Иванов посетил множество других городов Северной Италии. В Милане в трапезной монастыря Санта-Мария делле Грацие он долго стоял перед топ стеной, на которой еще смутно видны были остатки «Тайной вечери» Леонардо. «Тихая минута, – отметил Иванов, – представлена в ней художником отраженной в различных по выражению лицах апостолов». Он отмстил невинность Иоанна, порывистость в движении Иуды, вопрошение в привставшем апостоле, наконец Фому с протянутыми перед грудью руками с совершенной «национальной экспрессией».

Некоторые из своих впечатлений от картин Иванов успел записать в своем путевом дневнике. Другие он передал в многочисленных зарисовках с картин и фресок великих мастеров. Многое из увиденного глубоко отложилось в сознании художника и всплыло наружу лишь в его позднейших собственных созданиях.

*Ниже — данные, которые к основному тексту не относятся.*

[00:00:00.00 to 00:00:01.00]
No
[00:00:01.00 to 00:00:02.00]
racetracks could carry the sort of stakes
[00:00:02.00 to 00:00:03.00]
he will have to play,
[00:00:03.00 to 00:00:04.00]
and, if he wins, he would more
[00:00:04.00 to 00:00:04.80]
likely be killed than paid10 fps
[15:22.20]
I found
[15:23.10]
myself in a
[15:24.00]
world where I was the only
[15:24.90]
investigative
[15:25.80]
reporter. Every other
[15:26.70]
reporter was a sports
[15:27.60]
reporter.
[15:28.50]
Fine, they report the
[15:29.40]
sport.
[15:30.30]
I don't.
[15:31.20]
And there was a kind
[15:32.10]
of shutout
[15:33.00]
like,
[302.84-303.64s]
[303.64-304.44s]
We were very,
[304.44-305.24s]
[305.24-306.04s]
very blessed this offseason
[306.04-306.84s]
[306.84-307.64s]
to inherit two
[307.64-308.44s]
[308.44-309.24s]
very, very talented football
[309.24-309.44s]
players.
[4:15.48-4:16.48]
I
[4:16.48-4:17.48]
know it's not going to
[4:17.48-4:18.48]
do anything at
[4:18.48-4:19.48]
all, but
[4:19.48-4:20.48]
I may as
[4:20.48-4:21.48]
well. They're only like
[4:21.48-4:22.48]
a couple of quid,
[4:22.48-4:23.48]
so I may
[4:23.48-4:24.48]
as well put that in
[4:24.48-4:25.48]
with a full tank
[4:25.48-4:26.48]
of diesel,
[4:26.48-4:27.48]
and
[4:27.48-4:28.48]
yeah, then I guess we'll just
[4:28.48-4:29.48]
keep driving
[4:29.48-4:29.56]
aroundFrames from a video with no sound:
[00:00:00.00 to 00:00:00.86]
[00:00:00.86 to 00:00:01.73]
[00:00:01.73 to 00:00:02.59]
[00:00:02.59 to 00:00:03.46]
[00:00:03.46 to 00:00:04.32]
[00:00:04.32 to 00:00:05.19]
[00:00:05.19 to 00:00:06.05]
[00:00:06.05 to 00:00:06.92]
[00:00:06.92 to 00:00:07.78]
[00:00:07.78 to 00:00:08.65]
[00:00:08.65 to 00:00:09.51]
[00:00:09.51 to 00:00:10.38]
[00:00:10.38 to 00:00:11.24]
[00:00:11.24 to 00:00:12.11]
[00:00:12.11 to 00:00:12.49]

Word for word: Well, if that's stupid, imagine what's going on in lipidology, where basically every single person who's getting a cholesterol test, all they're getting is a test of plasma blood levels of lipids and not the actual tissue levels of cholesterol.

В старой живописи Иванов ценил больше всего правдивость в передаче человеческих характеров. Все манерное, пустое и бессодержательное не привлекает его. Рисунку и расположению фигур в картине он придает большое значение. Но его занимает и цветовая гармония; ее понимание предстояло ему развить в себе – вот почему среди его записок встречаются превосходные описания колорита. Не ограничиваясь одним описанием красок, Иванов обращает внимание и на то, как выполнена та или другая картина, как из положенных друг на друга красочных слоев рождается колористическая гармония. Беглые записи делались Ивановым для себя, на ходу, но они говорят о том, как внимательно он всматривался в великих мастеров картины.

Путешествие по Италии было для Иванова проверкой его вкуса, его способности непредвзято судить о картине, не зная, кто ее автор, какова его репутация, иногда только по непосредственному впечатлению, по тому, как она воздействует на глаз, на ум, на сердце. Иванов всегда проявляет верность этому принципу. Каковы бы ни были его общие понятия о том или другом мастере, он каждый раз заново составляет свое суждение о нем по вновь увиденному созданию его рук.